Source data
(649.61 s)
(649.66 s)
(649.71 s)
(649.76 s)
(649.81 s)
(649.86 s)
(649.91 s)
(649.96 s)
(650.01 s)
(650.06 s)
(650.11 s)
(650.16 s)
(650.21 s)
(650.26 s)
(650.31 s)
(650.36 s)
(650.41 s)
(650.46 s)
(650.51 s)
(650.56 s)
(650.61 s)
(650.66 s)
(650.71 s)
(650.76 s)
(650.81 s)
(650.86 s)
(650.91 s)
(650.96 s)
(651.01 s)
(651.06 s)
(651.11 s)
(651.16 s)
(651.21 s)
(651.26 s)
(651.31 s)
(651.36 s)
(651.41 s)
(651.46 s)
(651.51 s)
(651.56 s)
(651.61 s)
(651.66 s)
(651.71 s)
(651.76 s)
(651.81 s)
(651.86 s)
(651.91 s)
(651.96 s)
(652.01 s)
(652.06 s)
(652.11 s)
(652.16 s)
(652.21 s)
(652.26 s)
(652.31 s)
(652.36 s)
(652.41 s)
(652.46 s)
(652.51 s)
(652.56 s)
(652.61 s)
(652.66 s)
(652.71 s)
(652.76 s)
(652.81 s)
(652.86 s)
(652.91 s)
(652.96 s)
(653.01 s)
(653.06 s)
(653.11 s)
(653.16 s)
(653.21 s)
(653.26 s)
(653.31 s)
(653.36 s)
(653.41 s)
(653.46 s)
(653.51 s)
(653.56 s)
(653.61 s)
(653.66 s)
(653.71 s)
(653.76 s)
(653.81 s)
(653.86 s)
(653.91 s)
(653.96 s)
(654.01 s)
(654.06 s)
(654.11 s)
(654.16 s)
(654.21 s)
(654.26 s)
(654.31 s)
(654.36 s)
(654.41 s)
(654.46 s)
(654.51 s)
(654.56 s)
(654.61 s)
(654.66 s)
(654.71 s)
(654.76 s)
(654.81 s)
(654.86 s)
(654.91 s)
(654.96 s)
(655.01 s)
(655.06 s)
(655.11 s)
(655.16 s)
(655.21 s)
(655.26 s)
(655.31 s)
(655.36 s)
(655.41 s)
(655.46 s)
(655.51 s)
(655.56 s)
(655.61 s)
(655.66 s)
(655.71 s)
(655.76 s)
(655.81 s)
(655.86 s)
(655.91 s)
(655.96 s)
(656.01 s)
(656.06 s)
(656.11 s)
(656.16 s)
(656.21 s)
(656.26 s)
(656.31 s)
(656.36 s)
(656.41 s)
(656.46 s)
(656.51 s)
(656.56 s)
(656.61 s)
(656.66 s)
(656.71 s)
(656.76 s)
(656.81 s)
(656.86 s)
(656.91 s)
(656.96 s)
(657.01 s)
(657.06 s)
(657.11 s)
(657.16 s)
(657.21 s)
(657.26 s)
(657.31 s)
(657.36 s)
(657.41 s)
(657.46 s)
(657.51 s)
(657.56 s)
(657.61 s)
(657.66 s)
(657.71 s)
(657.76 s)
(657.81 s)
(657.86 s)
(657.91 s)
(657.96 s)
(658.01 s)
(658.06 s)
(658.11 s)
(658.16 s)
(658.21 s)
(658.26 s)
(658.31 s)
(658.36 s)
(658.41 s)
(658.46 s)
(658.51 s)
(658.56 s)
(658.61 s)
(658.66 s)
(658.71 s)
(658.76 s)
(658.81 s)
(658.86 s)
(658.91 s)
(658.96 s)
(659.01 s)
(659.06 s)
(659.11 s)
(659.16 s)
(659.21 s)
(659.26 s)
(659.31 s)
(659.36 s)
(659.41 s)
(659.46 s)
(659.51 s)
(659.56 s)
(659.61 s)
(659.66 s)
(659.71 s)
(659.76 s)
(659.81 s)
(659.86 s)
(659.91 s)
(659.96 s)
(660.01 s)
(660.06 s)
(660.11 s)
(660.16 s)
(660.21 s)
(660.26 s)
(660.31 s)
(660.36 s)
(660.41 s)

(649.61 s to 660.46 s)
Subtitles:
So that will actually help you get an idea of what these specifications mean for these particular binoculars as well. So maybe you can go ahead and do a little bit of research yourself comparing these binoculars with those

Aim of the exercise
After reading the data above, return it verbatim in full.

Result for this exercise
(649.61 s)
(649.66 s)
(649.71 s)
(649.76 s)
(649.81 s)
(649.86 s)
(649.91 s)
(649.96 s)
(650.01 s)
(650.06 s)
(650.11 s)
(650.16 s)
(650.21 s)
(650.26 s)
(650.31 s)
(650.36 s)
(650.41 s)
(650.46 s)
(650.51 s)
(650.56 s)
(650.61 s)
(650.66 s)
(650.71 s)
(650.76 s)
(650.81 s)
(650.86 s)
(650.91 s)
(650.96 s)
(651.01 s)
(651.06 s)
(651.11 s)
(651.16 s)
(651.21 s)
(651.26 s)
(651.31 s)
(651.36 s)
(651.41 s)
(651.46 s)
(651.51 s)
(651.56 s)
(651.61 s)
(651.66 s)
(651.71 s)
(651.76 s)
(651.81 s)
(651.86 s)
(651.91 s)
(651.96 s)
(652.01 s)
(652.06 s)
(652.11 s)
(652.16 s)
(652.21 s)
(652.26 s)
(652.31 s)
(652.36 s)
(652.41 s)
(652.46 s)
(652.51 s)
(652.56 s)
(652.61 s)
(652.66 s)
(652.71 s)
(652.76 s)
(652.81 s)
(652.86 s)
(652.91 s)
(652.96 s)
(653.01 s)
(653.06 s)
(653.11 s)
(653.16 s)
(653.21 s)
(653.26 s)
(653.31 s)
(653.36 s)
(653.41 s)
(653.46 s)
(653.51 s)
(653.56 s)
(653.61 s)
(653.66 s)
(653.71 s)
(653.76 s)
(653.81 s)
(653.86 s)
(653.91 s)
(653.96 s)
(654.01 s)
(654.06 s)
(654.11 s)
(654.16 s)
(654.21 s)
(654.26 s)
(654.31 s)
(654.36 s)
(654.41 s)
(654.46 s)
(654.51 s)
(654.56 s)
(654.61 s)
(654.66 s)
(654.71 s)
(654.76 s)
(654.81 s)
(654.86 s)
(654.91 s)
(654.96 s)
(655.01 s)
(655.06 s)
(655.11 s)
(655.16 s)
(655.21 s)
(655.26 s)
(655.31 s)
(655.36 s)
(655.41 s)
(655.46 s)
(655.51 s)
(655.56 s)
(655.61 s)
(655.66 s)
(655.71 s)
(655.76 s)
(655.81 s)
(655.86 s)
(655.91 s)
(655.96 s)
(656.01 s)
(656.06 s)
(656.11 s)
(656.16 s)
(656.21 s)
(656.26 s)
(656.31 s)
(656.36 s)
(656.41 s)
(656.46 s)
(656.51 s)
(656.56 s)
(656.61 s)
(656.66 s)
(656.71 s)
(656.76 s)
(656.81 s)
(656.86 s)
(656.91 s)
(656.96 s)
(657.01 s)
(657.06 s)
(657.11 s)
(657.16 s)
(657.21 s)
(657.26 s)
(657.31 s)
(657.36 s)
(657.41 s)
(657.46 s)
(657.51 s)
(657.56 s)
(657.61 s)
(657.66 s)
(657.71 s)
(657.76 s)
(657.81 s)
(657.86 s)
(657.91 s)
(657.96 s)
(658.01 s)
(658.06 s)
(658.11 s)
(658.16 s)
(658.21 s)
(658.26 s)
(658.31 s)
(658.36 s)
(658.41 s)
(658.46 s)
(658.51 s)
(658.56 s)
(658.61 s)
(658.66 s)
(658.71 s)
(658.76 s)
(658.81 s)
(658.86 s)
(658.91 s)
(658.96 s)
(659.01 s)
(659.06 s)
(659.11 s)
(659.16 s)
(659.21 s)
(659.26 s)
(659.31 s)
(659.36 s)
(659.41 s)
(659.46 s)
(659.51 s)
(659.56 s)
(659.61 s)
(659.66 s)
(659.71 s)
(659.76 s)
(659.81 s)
(659.86 s)
(659.91 s)
(659.96 s)
(660.01 s)
(660.06 s)
(660.11 s)
(660.16 s)
(660.21 s)
(660.26 s)
(660.31 s)
(660.36 s)
(660.41 s)

(649.61 s to 660.46 s)
Subtitles:
So that will actually help you get an idea of what these specifications mean for these particular binoculars as well. So maybe you can go ahead and do a little bit of research yourself comparing these binoculars with those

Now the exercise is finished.